It was depression’s turn to take the lead today. I woke up feeling weighted down. I wanted nothing more than to stay home and relax with my kids. It was a physical ache to leave them.
I have come to use my drive as a time to let myself ride whatever I’m feeling. To give myself the space to fall apart-emotionally. I take back roads where I can take it easy and enjoy the views. Farms, trees, streams, cows, horses, goats, and all kinds of Nature to help soothe my soul. As I get closer to town and work, I begin to calm and focus on preparing for what I will be doing that day. I shift my focus to the task ahead. It’s been helpful.
I had been getting myself ready for a long day with a sinking, sucking, pit feeling in my gut, tensing and stiffening my muscles. I made it through my first appointment (every client always gets my best every time, no matter what’s going on with me. If I don’t think I can do that, I reschedule) and looked to see that my next appointment had canceled. I took that opportunity to check out this park nearby that I have been meaning to scope out for a while. It was exactly what I needed. I stood by the stream and walked up and down the path next to it while knitting a hat. It was wonderful.

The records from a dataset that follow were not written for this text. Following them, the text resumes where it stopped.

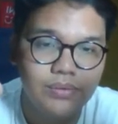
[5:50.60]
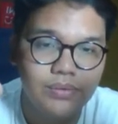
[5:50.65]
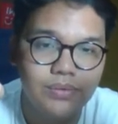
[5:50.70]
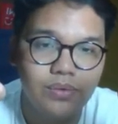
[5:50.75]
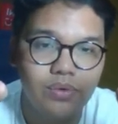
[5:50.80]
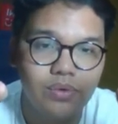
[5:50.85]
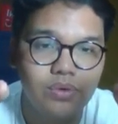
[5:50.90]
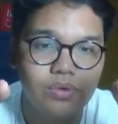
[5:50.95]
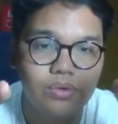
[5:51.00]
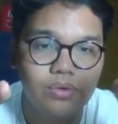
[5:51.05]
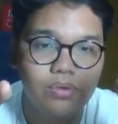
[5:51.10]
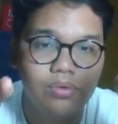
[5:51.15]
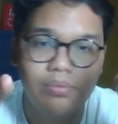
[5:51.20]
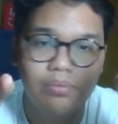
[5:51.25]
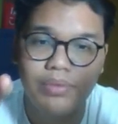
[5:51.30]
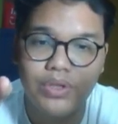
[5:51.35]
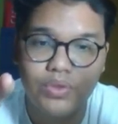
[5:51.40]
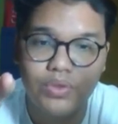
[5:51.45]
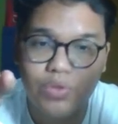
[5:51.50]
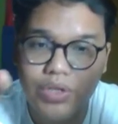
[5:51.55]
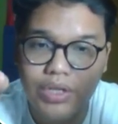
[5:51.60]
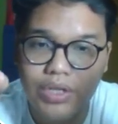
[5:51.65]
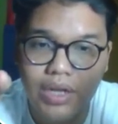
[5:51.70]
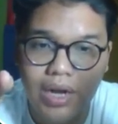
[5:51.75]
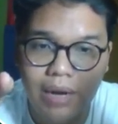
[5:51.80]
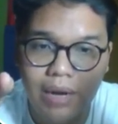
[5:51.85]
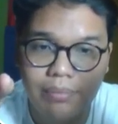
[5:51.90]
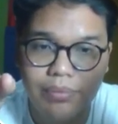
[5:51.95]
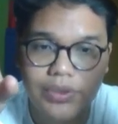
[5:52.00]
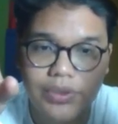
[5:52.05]
for between the
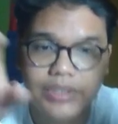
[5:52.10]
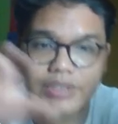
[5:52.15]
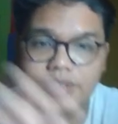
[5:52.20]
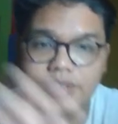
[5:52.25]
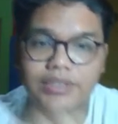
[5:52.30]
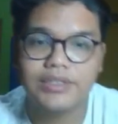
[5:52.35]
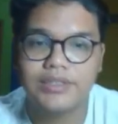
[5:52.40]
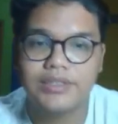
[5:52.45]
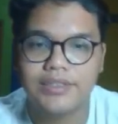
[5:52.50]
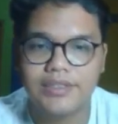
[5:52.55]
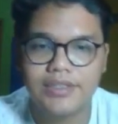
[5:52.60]
companies.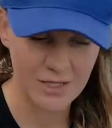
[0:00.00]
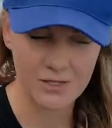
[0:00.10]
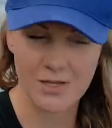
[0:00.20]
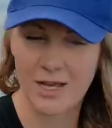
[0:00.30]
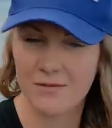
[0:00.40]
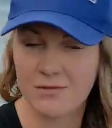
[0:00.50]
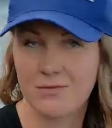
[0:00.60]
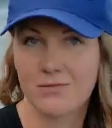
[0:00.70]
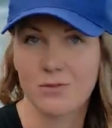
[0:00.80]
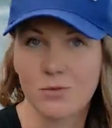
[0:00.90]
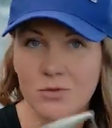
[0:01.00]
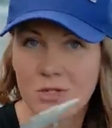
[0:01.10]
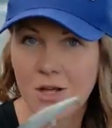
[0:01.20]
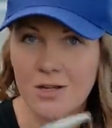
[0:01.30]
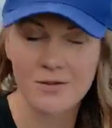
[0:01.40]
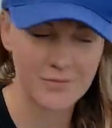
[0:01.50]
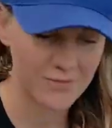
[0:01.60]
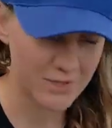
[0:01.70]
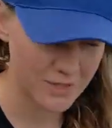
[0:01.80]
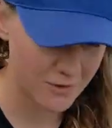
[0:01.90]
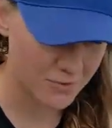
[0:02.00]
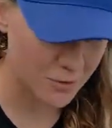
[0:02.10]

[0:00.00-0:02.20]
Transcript: you have roach color, of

I do my very best to make time to take care of my mental health on a regular basis. It almost isn’t even a second thought. I’ve built rituals and habits into my daily life that help me keep myself on track. But even with all that effort, these episodes will sneak up. And sometimes life sees that struggle, despite all my best efforts, and cuts me a break. Gives me some time to breathe in the trees, feel my hands creating something from nothing, and just be.
By the time I got back to work I was ready for the rest of my day and my return home was that much sweeter.